The copy has to match the records word for word and include no pictures.

Saved entries
- Opening Delimiter -

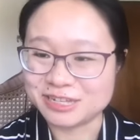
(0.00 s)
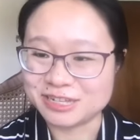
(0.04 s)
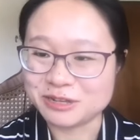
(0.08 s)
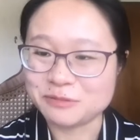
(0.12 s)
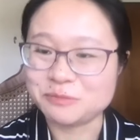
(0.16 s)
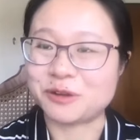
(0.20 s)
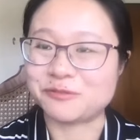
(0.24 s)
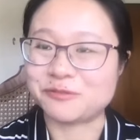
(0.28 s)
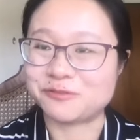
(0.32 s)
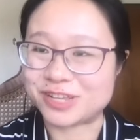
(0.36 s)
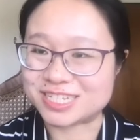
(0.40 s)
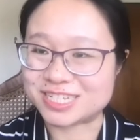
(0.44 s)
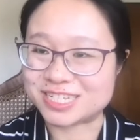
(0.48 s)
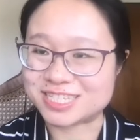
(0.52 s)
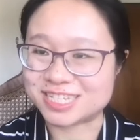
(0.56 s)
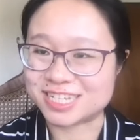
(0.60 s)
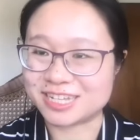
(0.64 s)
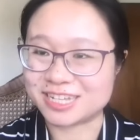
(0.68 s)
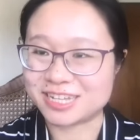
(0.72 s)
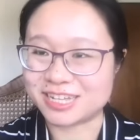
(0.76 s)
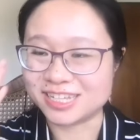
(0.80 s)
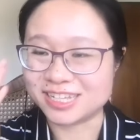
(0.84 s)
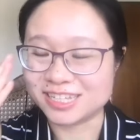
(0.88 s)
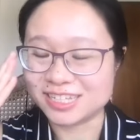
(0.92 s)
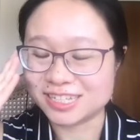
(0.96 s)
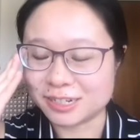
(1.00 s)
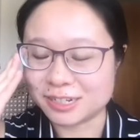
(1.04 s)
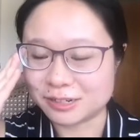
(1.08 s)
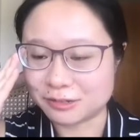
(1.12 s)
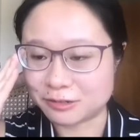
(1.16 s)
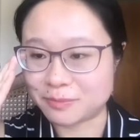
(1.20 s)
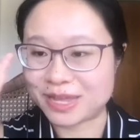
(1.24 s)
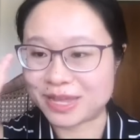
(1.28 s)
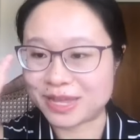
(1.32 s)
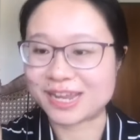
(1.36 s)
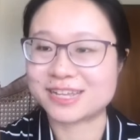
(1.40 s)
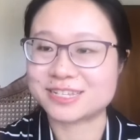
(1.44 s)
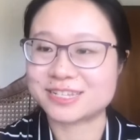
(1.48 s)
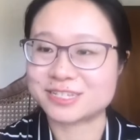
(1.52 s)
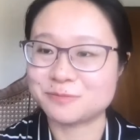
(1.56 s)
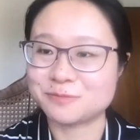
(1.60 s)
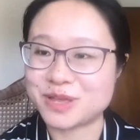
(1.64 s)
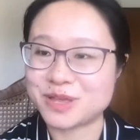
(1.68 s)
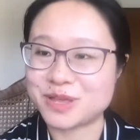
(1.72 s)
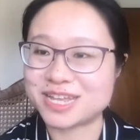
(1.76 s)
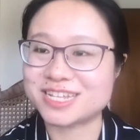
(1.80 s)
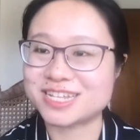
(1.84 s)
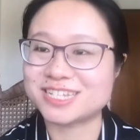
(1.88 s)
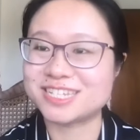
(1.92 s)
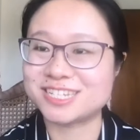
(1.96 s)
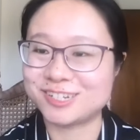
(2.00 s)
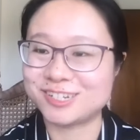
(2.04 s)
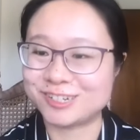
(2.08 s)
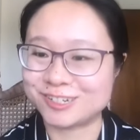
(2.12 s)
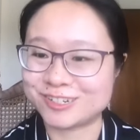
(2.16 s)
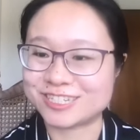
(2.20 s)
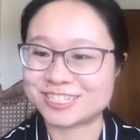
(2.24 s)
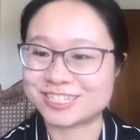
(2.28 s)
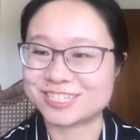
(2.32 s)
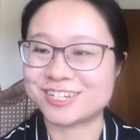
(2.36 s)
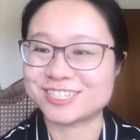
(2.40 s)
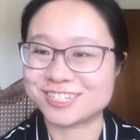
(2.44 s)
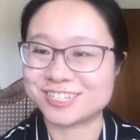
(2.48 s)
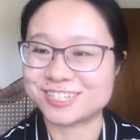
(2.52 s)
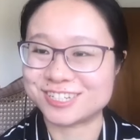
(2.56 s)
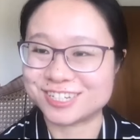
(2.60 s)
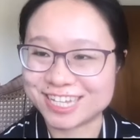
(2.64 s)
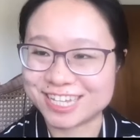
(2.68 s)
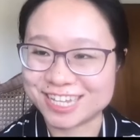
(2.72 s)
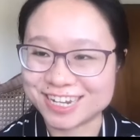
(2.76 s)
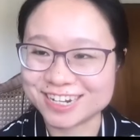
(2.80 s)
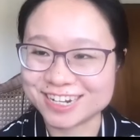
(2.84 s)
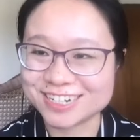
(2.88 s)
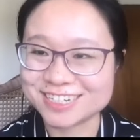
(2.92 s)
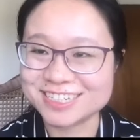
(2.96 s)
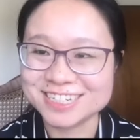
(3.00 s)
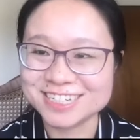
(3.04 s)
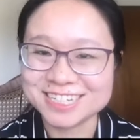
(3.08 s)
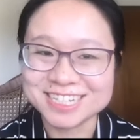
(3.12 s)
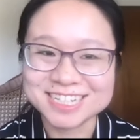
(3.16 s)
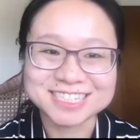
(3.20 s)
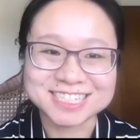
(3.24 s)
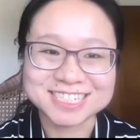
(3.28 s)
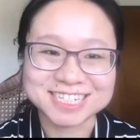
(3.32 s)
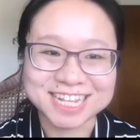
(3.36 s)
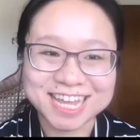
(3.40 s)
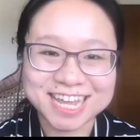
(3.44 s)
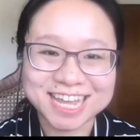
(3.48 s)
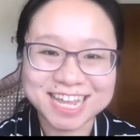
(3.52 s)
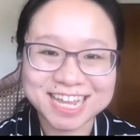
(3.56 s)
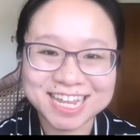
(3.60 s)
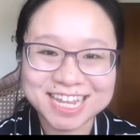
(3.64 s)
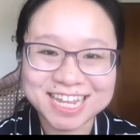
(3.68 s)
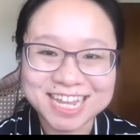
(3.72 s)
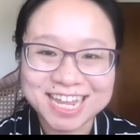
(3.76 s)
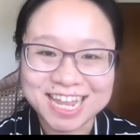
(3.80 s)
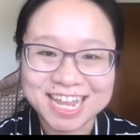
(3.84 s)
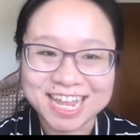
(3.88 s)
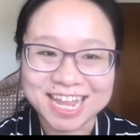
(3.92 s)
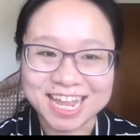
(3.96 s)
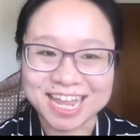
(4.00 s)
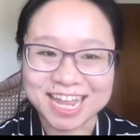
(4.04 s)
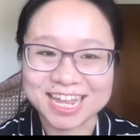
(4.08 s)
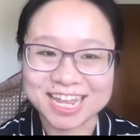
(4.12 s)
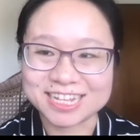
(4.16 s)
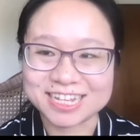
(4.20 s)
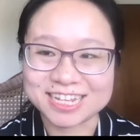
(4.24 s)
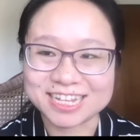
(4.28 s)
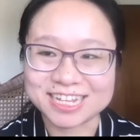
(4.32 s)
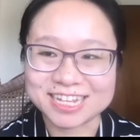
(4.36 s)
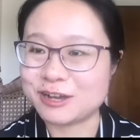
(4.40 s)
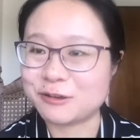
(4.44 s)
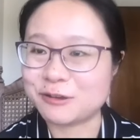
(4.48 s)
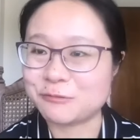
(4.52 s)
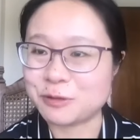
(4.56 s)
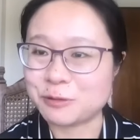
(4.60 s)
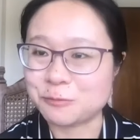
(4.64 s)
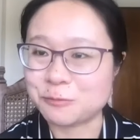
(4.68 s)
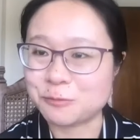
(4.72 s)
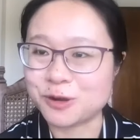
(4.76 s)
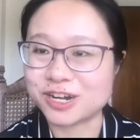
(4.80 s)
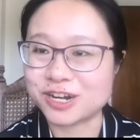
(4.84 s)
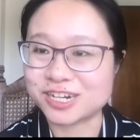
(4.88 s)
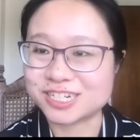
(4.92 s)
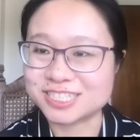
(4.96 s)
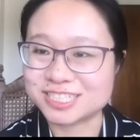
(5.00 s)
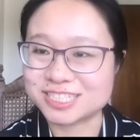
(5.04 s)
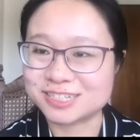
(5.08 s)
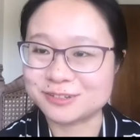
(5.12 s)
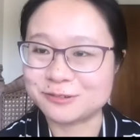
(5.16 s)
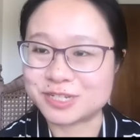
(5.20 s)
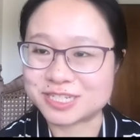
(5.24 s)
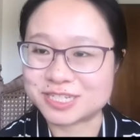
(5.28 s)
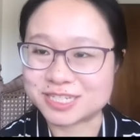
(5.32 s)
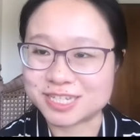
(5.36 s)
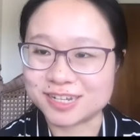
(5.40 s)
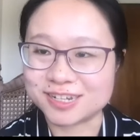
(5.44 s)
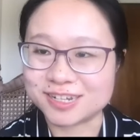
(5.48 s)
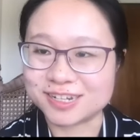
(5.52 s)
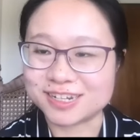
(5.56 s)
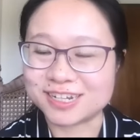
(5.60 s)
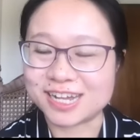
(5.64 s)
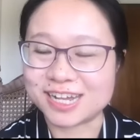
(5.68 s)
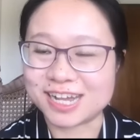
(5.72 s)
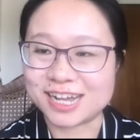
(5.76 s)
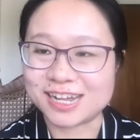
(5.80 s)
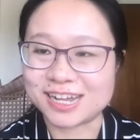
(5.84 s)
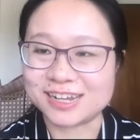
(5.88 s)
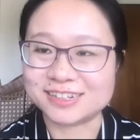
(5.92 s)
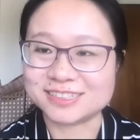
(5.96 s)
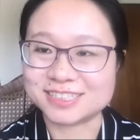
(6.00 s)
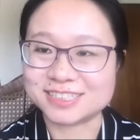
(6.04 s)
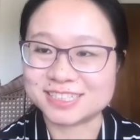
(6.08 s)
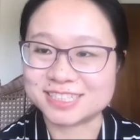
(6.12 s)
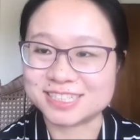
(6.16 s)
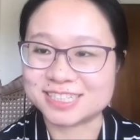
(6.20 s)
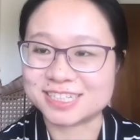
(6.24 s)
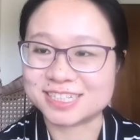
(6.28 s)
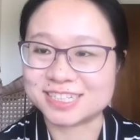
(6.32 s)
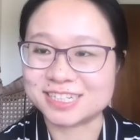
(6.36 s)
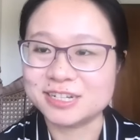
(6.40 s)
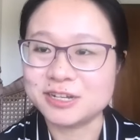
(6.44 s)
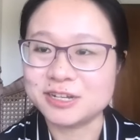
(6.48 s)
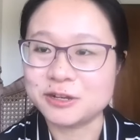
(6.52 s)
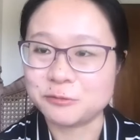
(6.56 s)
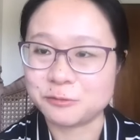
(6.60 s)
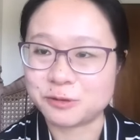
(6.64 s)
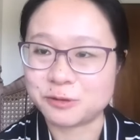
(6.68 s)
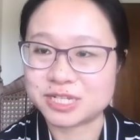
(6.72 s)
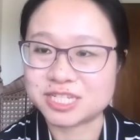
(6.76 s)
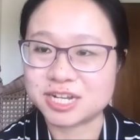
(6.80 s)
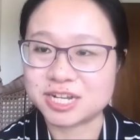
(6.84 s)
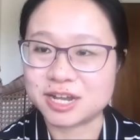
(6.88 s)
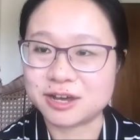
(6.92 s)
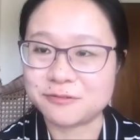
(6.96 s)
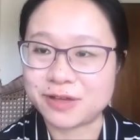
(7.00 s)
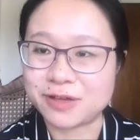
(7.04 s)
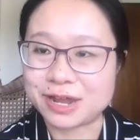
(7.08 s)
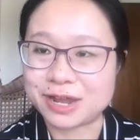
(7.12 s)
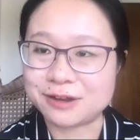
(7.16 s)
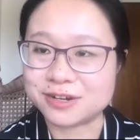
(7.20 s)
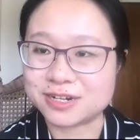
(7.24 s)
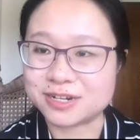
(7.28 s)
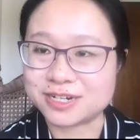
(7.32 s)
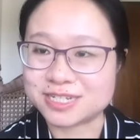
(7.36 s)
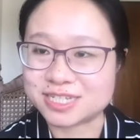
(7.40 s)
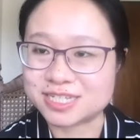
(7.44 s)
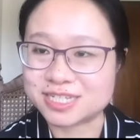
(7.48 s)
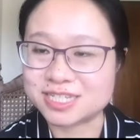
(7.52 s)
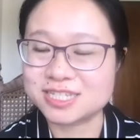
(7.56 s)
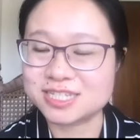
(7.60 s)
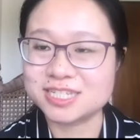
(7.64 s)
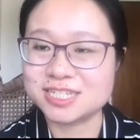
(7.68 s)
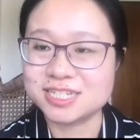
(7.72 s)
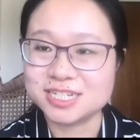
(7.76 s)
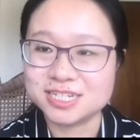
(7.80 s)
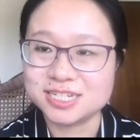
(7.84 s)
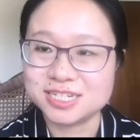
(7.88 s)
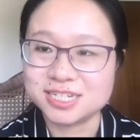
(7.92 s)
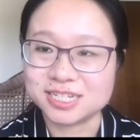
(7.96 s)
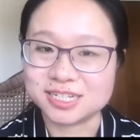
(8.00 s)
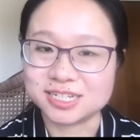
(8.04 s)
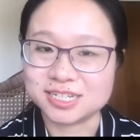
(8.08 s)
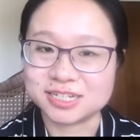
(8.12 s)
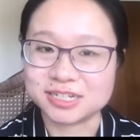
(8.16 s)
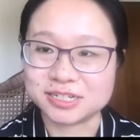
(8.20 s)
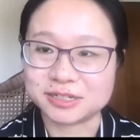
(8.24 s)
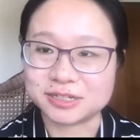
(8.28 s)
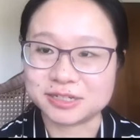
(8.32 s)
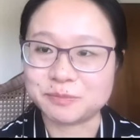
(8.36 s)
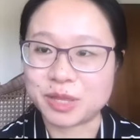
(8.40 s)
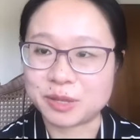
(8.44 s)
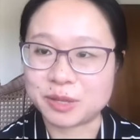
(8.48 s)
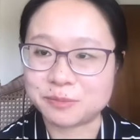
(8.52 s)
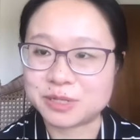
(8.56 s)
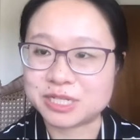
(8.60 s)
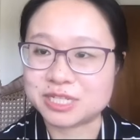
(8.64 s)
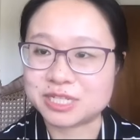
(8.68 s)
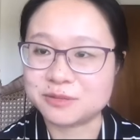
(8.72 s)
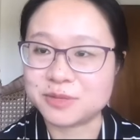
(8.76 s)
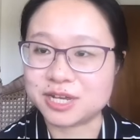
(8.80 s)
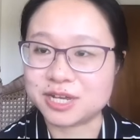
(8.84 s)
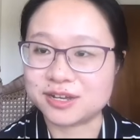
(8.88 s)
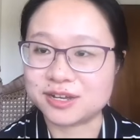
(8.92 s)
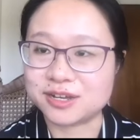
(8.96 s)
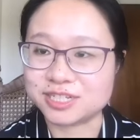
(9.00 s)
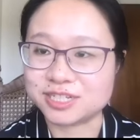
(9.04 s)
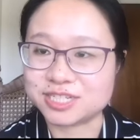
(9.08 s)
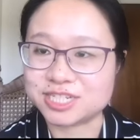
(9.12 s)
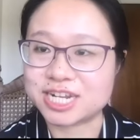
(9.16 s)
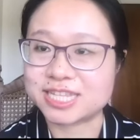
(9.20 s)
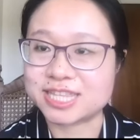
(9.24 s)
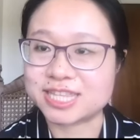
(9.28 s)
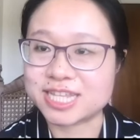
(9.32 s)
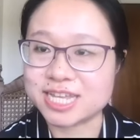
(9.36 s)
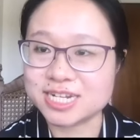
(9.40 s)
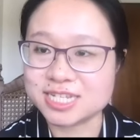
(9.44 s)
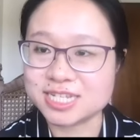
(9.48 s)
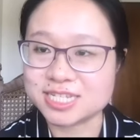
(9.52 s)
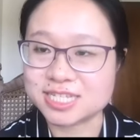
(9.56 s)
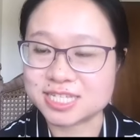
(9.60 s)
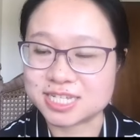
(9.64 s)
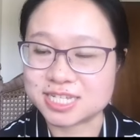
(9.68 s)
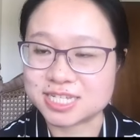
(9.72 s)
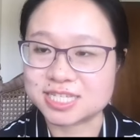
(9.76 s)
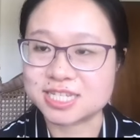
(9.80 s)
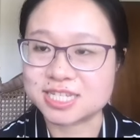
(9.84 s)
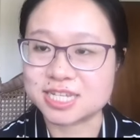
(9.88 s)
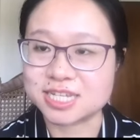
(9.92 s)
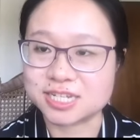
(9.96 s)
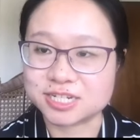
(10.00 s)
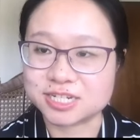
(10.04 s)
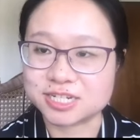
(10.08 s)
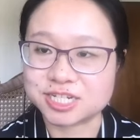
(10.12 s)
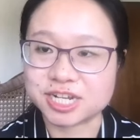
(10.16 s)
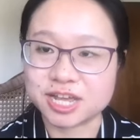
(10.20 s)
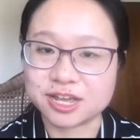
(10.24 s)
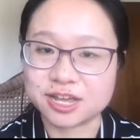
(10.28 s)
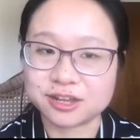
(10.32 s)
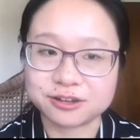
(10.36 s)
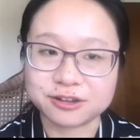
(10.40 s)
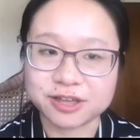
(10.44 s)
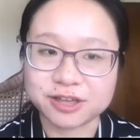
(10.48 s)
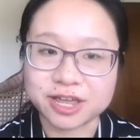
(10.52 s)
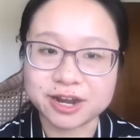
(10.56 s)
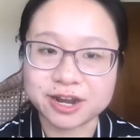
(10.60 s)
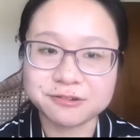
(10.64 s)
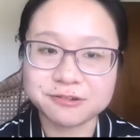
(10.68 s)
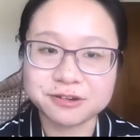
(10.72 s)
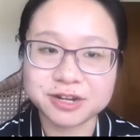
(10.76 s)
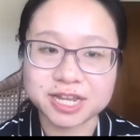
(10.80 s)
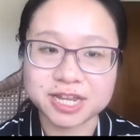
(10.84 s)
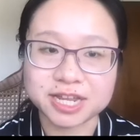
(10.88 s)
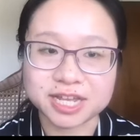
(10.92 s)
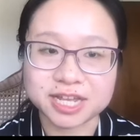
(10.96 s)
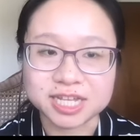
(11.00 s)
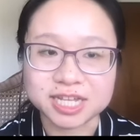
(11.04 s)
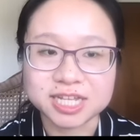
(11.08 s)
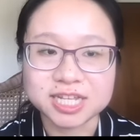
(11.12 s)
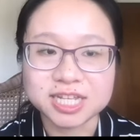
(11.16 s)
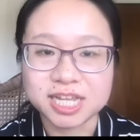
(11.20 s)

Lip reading: Professor Rebecca Smith, who is also here today. And we worked with her on the West Nile virus epidemiology analysis in the Chicago area.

- Closing Delimiter -

• [ANSWER TO THIS EXERCISE]
(0.00 s)
(0.04 s)
(0.08 s)
(0.12 s)
(0.16 s)
(0.20 s)
(0.24 s)
(0.28 s)
(0.32 s)
(0.36 s)
(0.40 s)
(0.44 s)
(0.48 s)
(0.52 s)
(0.56 s)
(0.60 s)
(0.64 s)
(0.68 s)
(0.72 s)
(0.76 s)
(0.80 s)
(0.84 s)
(0.88 s)
(0.92 s)
(0.96 s)
(1.00 s)
(1.04 s)
(1.08 s)
(1.12 s)
(1.16 s)
(1.20 s)
(1.24 s)
(1.28 s)
(1.32 s)
(1.36 s)
(1.40 s)
(1.44 s)
(1.48 s)
(1.52 s)
(1.56 s)
(1.60 s)
(1.64 s)
(1.68 s)
(1.72 s)
(1.76 s)
(1.80 s)
(1.84 s)
(1.88 s)
(1.92 s)
(1.96 s)
(2.00 s)
(2.04 s)
(2.08 s)
(2.12 s)
(2.16 s)
(2.20 s)
(2.24 s)
(2.28 s)
(2.32 s)
(2.36 s)
(2.40 s)
(2.44 s)
(2.48 s)
(2.52 s)
(2.56 s)
(2.60 s)
(2.64 s)
(2.68 s)
(2.72 s)
(2.76 s)
(2.80 s)
(2.84 s)
(2.88 s)
(2.92 s)
(2.96 s)
(3.00 s)
(3.04 s)
(3.08 s)
(3.12 s)
(3.16 s)
(3.20 s)
(3.24 s)
(3.28 s)
(3.32 s)
(3.36 s)
(3.40 s)
(3.44 s)
(3.48 s)
(3.52 s)
(3.56 s)
(3.60 s)
(3.64 s)
(3.68 s)
(3.72 s)
(3.76 s)
(3.80 s)
(3.84 s)
(3.88 s)
(3.92 s)
(3.96 s)
(4.00 s)
(4.04 s)
(4.08 s)
(4.12 s)
(4.16 s)
(4.20 s)
(4.24 s)
(4.28 s)
(4.32 s)
(4.36 s)
(4.40 s)
(4.44 s)
(4.48 s)
(4.52 s)
(4.56 s)
(4.60 s)
(4.64 s)
(4.68 s)
(4.72 s)
(4.76 s)
(4.80 s)
(4.84 s)
(4.88 s)
(4.92 s)
(4.96 s)
(5.00 s)
(5.04 s)
(5.08 s)
(5.12 s)
(5.16 s)
(5.20 s)
(5.24 s)
(5.28 s)
(5.32 s)
(5.36 s)
(5.40 s)
(5.44 s)
(5.48 s)
(5.52 s)
(5.56 s)
(5.60 s)
(5.64 s)
(5.68 s)
(5.72 s)
(5.76 s)
(5.80 s)
(5.84 s)
(5.88 s)
(5.92 s)
(5.96 s)
(6.00 s)
(6.04 s)
(6.08 s)
(6.12 s)
(6.16 s)
(6.20 s)
(6.24 s)
(6.28 s)
(6.32 s)
(6.36 s)
(6.40 s)
(6.44 s)
(6.48 s)
(6.52 s)
(6.56 s)
(6.60 s)
(6.64 s)
(6.68 s)
(6.72 s)
(6.76 s)
(6.80 s)
(6.84 s)
(6.88 s)
(6.92 s)
(6.96 s)
(7.00 s)
(7.04 s)
(7.08 s)
(7.12 s)
(7.16 s)
(7.20 s)
(7.24 s)
(7.28 s)
(7.32 s)
(7.36 s)
(7.40 s)
(7.44 s)
(7.48 s)
(7.52 s)
(7.56 s)
(7.60 s)
(7.64 s)
(7.68 s)
(7.72 s)
(7.76 s)
(7.80 s)
(7.84 s)
(7.88 s)
(7.92 s)
(7.96 s)
(8.00 s)
(8.04 s)
(8.08 s)
(8.12 s)
(8.16 s)
(8.20 s)
(8.24 s)
(8.28 s)
(8.32 s)
(8.36 s)
(8.40 s)
(8.44 s)
(8.48 s)
(8.52 s)
(8.56 s)
(8.60 s)
(8.64 s)
(8.68 s)
(8.72 s)
(8.76 s)
(8.80 s)
(8.84 s)
(8.88 s)
(8.92 s)
(8.96 s)
(9.00 s)
(9.04 s)
(9.08 s)
(9.12 s)
(9.16 s)
(9.20 s)
(9.24 s)
(9.28 s)
(9.32 s)
(9.36 s)
(9.40 s)
(9.44 s)
(9.48 s)
(9.52 s)
(9.56 s)
(9.60 s)
(9.64 s)
(9.68 s)
(9.72 s)
(9.76 s)
(9.80 s)
(9.84 s)
(9.88 s)
(9.92 s)
(9.96 s)
(10.00 s)
(10.04 s)
(10.08 s)
(10.12 s)
(10.16 s)
(10.20 s)
(10.24 s)
(10.28 s)
(10.32 s)
(10.36 s)
(10.40 s)
(10.44 s)
(10.48 s)
(10.52 s)
(10.56 s)
(10.60 s)
(10.64 s)
(10.68 s)
(10.72 s)
(10.76 s)
(10.80 s)
(10.84 s)
(10.88 s)
(10.92 s)
(10.96 s)
(11.00 s)
(11.04 s)
(11.08 s)
(11.12 s)
(11.16 s)
(11.20 s)

Lip reading: Professor Rebecca Smith, who is also here today. And we worked with her on the West Nile virus epidemiology analysis in the Chicago area.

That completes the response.